When communicating, people presume they have similar definitions, descriptions, and examples of these core concepts in their heads. In reality and without knowing it, people have competing understandings that influence how they work and achieve together. 

Until they are tightly defined, concepts are more abstract and allow people the leeway to bring their own meanings to the task of understanding them. 

Because most core concepts carry positive social value and are used frequently, no one challenges the multiple definitions that are in play. Assuming that everyone knows and agrees to what “trust” or “risk” means helps to create recurring conflicts, slow decisions, and misalignment. 

When team members define core concepts differently, the consequences are often subtle at first. The problems emerge later when actions diverge. 

People make decisions and draw conclusions consistent with how they see core concepts. What appears to be disagreement about solutions is often a disagreement about definitions. 
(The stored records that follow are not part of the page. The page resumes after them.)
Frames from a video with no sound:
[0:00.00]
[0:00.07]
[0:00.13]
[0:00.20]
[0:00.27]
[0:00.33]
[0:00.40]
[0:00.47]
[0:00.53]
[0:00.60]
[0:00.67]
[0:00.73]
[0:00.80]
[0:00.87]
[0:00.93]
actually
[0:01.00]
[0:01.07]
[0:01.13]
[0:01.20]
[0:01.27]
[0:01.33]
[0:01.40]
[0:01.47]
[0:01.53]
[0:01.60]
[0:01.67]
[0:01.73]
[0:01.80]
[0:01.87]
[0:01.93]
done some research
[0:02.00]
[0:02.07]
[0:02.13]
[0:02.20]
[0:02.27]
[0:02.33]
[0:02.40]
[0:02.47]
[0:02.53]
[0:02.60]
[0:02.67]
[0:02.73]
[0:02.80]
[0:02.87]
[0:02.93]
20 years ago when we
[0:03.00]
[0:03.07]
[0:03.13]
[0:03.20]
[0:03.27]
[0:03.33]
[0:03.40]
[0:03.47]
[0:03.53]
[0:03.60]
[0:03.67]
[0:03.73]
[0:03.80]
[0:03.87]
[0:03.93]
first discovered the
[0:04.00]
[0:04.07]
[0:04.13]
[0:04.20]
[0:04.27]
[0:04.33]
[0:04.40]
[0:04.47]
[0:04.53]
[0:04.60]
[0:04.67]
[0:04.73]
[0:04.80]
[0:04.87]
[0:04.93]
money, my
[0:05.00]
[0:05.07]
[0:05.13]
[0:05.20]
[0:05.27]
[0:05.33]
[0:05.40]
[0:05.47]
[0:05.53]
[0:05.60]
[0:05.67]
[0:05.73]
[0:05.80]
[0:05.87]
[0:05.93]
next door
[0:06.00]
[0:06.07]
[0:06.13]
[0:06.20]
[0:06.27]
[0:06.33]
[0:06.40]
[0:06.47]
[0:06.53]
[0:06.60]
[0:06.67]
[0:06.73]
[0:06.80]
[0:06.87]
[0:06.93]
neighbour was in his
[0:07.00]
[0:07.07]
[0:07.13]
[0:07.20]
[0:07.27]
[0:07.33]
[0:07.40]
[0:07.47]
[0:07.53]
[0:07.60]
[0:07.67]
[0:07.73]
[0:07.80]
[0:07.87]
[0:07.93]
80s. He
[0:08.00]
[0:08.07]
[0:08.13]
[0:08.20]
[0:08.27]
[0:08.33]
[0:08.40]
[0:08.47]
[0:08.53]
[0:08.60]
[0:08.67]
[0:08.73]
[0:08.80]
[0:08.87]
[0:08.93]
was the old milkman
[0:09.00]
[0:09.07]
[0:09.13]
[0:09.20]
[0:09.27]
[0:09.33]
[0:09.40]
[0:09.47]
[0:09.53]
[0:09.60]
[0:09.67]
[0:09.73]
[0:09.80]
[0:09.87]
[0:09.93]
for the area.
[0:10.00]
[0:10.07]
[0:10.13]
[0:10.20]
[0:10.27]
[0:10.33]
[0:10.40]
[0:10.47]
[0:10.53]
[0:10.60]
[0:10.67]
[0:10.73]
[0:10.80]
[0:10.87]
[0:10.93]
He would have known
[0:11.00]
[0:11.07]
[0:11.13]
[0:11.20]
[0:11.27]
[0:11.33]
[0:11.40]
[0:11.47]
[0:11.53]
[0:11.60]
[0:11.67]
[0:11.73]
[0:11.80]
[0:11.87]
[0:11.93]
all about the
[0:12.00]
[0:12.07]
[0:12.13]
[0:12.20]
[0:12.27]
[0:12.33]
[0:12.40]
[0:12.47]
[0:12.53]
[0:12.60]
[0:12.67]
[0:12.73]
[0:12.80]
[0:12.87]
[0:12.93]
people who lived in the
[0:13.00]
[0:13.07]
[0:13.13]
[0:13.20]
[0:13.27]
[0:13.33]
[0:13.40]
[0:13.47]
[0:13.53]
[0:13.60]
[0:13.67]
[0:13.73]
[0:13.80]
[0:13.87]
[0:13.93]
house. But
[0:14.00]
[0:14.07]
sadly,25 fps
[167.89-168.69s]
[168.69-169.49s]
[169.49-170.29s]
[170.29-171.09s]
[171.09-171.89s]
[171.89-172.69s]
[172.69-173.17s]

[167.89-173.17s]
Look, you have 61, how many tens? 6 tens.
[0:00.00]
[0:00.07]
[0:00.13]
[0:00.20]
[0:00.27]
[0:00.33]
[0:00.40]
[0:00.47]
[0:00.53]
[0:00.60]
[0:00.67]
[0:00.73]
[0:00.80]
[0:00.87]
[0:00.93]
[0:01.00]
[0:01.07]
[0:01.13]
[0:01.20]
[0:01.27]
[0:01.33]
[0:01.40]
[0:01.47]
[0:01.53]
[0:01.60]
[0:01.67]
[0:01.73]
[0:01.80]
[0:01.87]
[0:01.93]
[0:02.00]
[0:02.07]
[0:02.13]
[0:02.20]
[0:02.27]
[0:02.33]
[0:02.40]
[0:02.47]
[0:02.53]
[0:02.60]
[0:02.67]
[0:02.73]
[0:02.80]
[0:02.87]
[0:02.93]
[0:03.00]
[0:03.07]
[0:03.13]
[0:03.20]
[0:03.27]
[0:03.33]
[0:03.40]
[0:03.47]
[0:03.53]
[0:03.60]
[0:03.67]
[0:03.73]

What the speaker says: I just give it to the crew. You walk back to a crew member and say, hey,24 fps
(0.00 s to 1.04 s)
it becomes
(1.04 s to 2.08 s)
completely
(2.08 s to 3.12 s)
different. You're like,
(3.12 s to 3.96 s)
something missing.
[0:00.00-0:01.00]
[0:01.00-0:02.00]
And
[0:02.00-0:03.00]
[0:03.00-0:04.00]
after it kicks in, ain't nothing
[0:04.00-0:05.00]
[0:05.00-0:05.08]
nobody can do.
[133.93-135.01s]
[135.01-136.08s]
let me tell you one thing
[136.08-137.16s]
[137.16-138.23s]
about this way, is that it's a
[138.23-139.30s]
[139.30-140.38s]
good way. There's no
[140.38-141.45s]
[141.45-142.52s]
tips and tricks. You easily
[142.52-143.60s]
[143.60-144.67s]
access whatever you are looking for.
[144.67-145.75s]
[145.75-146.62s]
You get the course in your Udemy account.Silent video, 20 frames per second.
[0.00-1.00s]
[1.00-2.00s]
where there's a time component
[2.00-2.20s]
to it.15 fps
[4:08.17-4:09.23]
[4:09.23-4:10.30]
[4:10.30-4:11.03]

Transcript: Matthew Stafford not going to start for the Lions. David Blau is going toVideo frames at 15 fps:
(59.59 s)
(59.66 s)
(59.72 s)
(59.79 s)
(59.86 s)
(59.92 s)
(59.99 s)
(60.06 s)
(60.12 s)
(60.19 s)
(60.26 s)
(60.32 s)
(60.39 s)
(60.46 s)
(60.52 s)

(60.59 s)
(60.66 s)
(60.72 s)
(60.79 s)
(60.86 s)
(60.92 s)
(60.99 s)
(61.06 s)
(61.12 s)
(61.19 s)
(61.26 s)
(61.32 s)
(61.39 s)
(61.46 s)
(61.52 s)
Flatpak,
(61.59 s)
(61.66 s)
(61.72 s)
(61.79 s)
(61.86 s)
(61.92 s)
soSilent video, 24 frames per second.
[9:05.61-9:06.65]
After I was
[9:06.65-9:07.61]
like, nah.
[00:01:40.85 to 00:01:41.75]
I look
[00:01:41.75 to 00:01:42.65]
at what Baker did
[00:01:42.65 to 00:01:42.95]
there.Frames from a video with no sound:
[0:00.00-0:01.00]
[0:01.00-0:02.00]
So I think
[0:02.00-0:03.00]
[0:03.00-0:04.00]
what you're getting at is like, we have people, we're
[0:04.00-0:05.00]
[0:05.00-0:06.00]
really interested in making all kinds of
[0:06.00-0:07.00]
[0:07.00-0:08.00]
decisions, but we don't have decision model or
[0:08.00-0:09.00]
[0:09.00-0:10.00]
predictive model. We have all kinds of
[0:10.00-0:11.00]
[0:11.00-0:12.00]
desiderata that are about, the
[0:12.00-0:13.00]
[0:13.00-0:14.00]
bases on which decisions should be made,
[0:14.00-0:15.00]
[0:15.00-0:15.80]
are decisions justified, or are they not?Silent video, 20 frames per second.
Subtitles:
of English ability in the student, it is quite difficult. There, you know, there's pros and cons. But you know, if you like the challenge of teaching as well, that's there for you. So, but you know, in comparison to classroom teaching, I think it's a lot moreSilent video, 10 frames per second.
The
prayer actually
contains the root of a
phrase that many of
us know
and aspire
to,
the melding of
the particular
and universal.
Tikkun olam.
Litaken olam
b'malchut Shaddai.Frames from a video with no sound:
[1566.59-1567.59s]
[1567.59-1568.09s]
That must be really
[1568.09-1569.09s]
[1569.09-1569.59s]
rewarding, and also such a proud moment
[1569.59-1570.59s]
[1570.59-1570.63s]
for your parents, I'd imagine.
For instance, a debate about the risk of a new strategy may involve one team member focused on probability, another focused on severity, and yet another concerned with reputation. The discussion soon becomes circular because each person is answering a different question, shaped by their own definition.

When people know they disagree, they can typically resolve the issues between them. But when they believe they agree because they use the same words, they create plans together on top of misunderstandings. The resulting failures of the plan seem mysterious because the root issues were hidden in the language itself. 

Good leaders and teams identify the core concepts they depend on to make progress and perform. They collaborate to give each concept a precise definition, replete with descriptions and examples.

In essence, they create a glossary for the concepts they use and publish it so everyone is on the same page when they are discussed. They make sure to give this glossary to new team members who enter the conversation with their own definitions in their heads. 

Because these definitions shape hundreds of actions and decisions downstream, defining core concepts more precisely is a best practice that pays big dividends. Good leaders refuse to let team members unknowingly attach different meanings to the same important words and concepts. 

Teams don’t fail nearly as much from a lack of alignment. They fail from the illusion of alignment. A team glossary helps to prevent this. By the way, what exactly does your team mean by “ownership?”